Al-Ahram Hebdo : L’instabilité politique se prolonge en Egypte depuis la révolution. Quel en est l’impact sur les résultats financiers de votre groupe ?
Tor Hatlo-Johansen : La situation a été très difficile pour Jotun pendant l’année de la révolution en raison de la forte récession ayant frappé l’économie. Malheureusement, la société n’a pas pu réaliser d’importants profits (ndlr, sans vouloir donner des chiffres précis de son budget). Mais nous avons évité les pertes grâce à notre gestion et nos stratégies. Nous avons ainsi été obligés de licencier plus de 10 % de nos 500 employés en vue de réduire nos dépenses. Toutefois, Jotun a repris ses activités de production en 2012, le chiffre d’affaires s’est amélioré et nous avons embauché de nouveaux employés. L’année dernière, nous avons inauguré 4 nouvelles succursales au Caire qui fournissent les produits Jotun partout dans le pays.
— Etes-vous optimiste quant au climat des investissements dans le pays ?
— Oui, nous sommes très optimistes malgré l’ambiguïté de la vision politique et économique. Car Jotun a conclu de nouveaux partenariats qui lui permettent de s’étendre sur le marché. Tout d’abord, Jotun fournit en peinture, depuis l’année passée, la phase 1 du nouveau méga-projet de luxe Hyde Park dans le Nouveau Caire. Il comprend 1 500 villas, 4 tours résidentielles et 4 centres commerciaux. De plus, Jotun a signé le 14 février dernier un partenariat avec la nouvelle cité de divertissements pour enfants, Kidzania, qui sera inaugurée au Caire en avril prochain. Nous fournirons la peinture nécessaire lors des travaux. De même, nous prévoyons lancer de nouveaux investissements dans la recherche et la publicité ainsi que le développement de produits de peinture.
— Comment évaluez-vous la structure actuelle du marché égyptien des peintures ? Et quels sont vos concurrents ?
— Le marché des peintures en Egypte est très grand et varié, il comprend plus de 10 concurrents. Mais Jotun, ainsi que 2 autres sociétés, font partie des plus grandes en matière de parts de marché ainsi que de qualité de production. Les produits de ces 3 sociétés sont haut de gamme et s’adressent essentiellement aux consommateurs de la catégorie A. 3 autres sociétés sont de taille moyenne et s’adressent uniquement à la catégorie B. Tandis que la production des 4 dernières qui appartiennent au bas de gamme est destinée à la catégorie C.
— Quelle sera la réaction de Jotun si le gouvernement décide d’un impôt sur les sociétés à 25 % au lieu de 20 % actuellement ?

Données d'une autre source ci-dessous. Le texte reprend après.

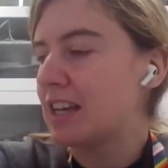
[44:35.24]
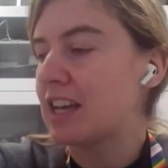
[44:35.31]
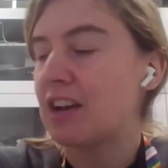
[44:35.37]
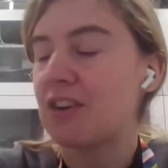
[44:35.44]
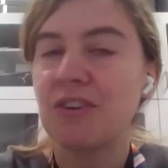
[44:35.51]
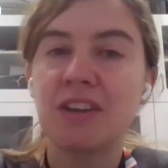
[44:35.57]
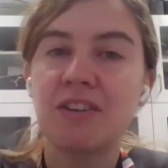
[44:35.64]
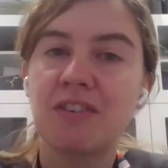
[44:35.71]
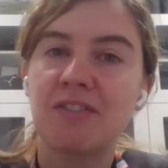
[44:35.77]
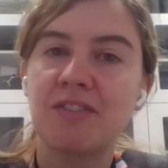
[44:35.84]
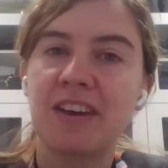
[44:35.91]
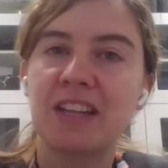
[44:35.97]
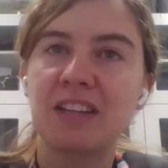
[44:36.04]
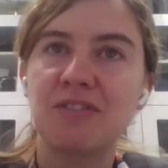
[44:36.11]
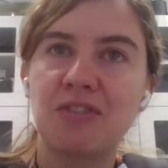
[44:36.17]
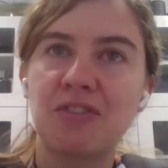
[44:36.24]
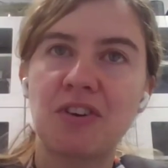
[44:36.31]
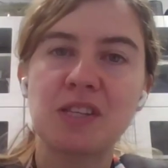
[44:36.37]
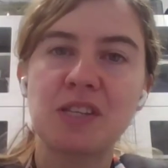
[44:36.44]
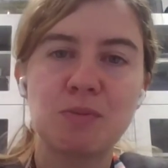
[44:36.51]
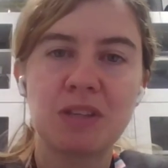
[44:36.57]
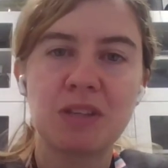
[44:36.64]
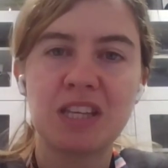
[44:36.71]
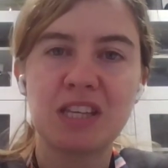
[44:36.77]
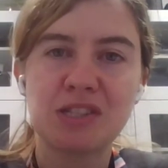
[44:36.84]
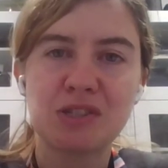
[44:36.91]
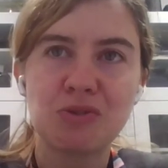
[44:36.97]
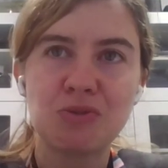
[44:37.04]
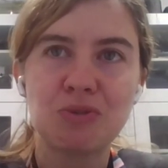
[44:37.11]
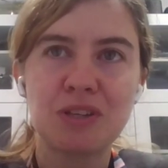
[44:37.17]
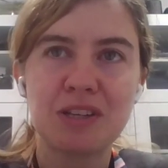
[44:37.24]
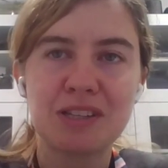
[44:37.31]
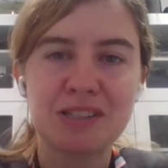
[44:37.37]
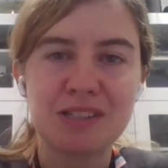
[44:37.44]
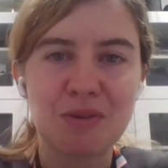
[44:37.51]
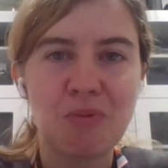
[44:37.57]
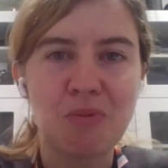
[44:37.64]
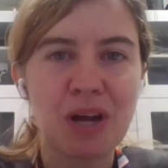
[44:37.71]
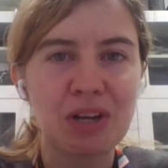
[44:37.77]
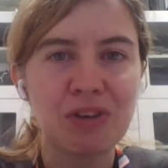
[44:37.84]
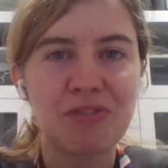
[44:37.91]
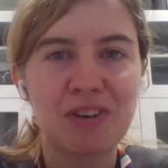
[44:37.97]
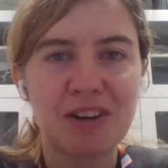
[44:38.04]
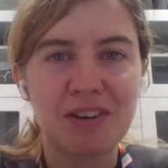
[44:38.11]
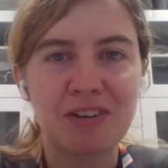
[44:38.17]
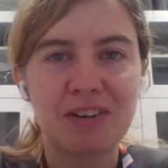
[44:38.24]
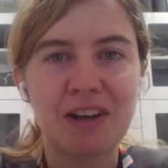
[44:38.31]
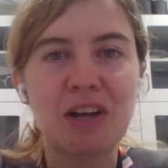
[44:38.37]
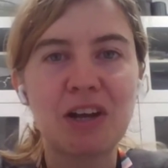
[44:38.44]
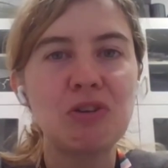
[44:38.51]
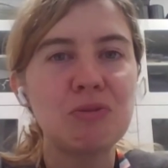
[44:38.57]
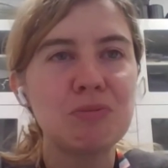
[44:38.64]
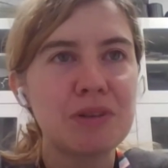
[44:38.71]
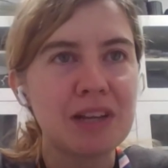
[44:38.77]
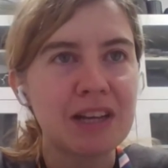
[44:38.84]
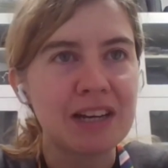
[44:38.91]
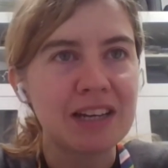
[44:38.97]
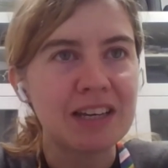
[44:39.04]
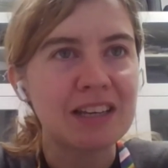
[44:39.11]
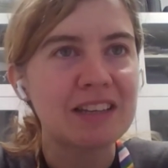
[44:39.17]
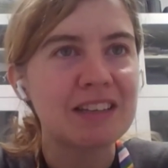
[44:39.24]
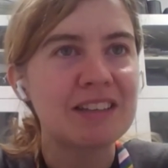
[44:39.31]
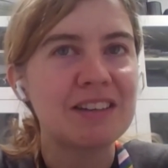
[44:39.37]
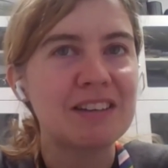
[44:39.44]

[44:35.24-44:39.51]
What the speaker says: career event for SBD students, and one of our alumni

— Il n’y aura d’autre choix que payer. Jotun existe depuis 1984 sur le marché égyptien et domine une part importante du marché à travers l’injection d’investissements depuis plus de 25 ans. Si envahir ce marché n’avait encore été qu’une idée, on aurait dû la changer et s’orienter vers d’autres marchés plus attractifs. De plus, Jotun International, qui existe dans plus de 70 pays de par le monde, paie ce même taux d’impôt très élevé atteignant parfois 50 % des revenus, dans plusieurs pays. Nous existons déjà sur le marché égyptien et nous ne pensons pas en sortir.
— Quel a été l’impact de la dépréciation de la L.E. sur le prix de vos produits et sur vos exportations ?
— La dévaluation de la monnaie nationale contre le dollar a beaucoup nui à notre société, puisqu’elle a conduit à accroître le prix des matières premières que nous importons de l’étranger. Cette hausse des prix mènera à une hausse supplémentaire du prix de 10 à 20 % du produit final. Et incontestablement, cette hausse du prix baissera le pouvoir d’achat chez les clients qui peinent déjà à supporter les hausses continuelles des prix. Quant aux exportations, Jotun, qui considère l’Egypte comme un point d’exportation vers les autres pays du monde arabe, s’est trouvée en difficulté vu les troubles en Libye, en Syrie et en Tunisie. Cette instabilité a énormément touché nos exportations, affectant ainsi nos ventes. Mais la société récupérera bientôt sa position de leader sur le marché libyen et espère que la situation s’améliorera sur les deux autres marchés.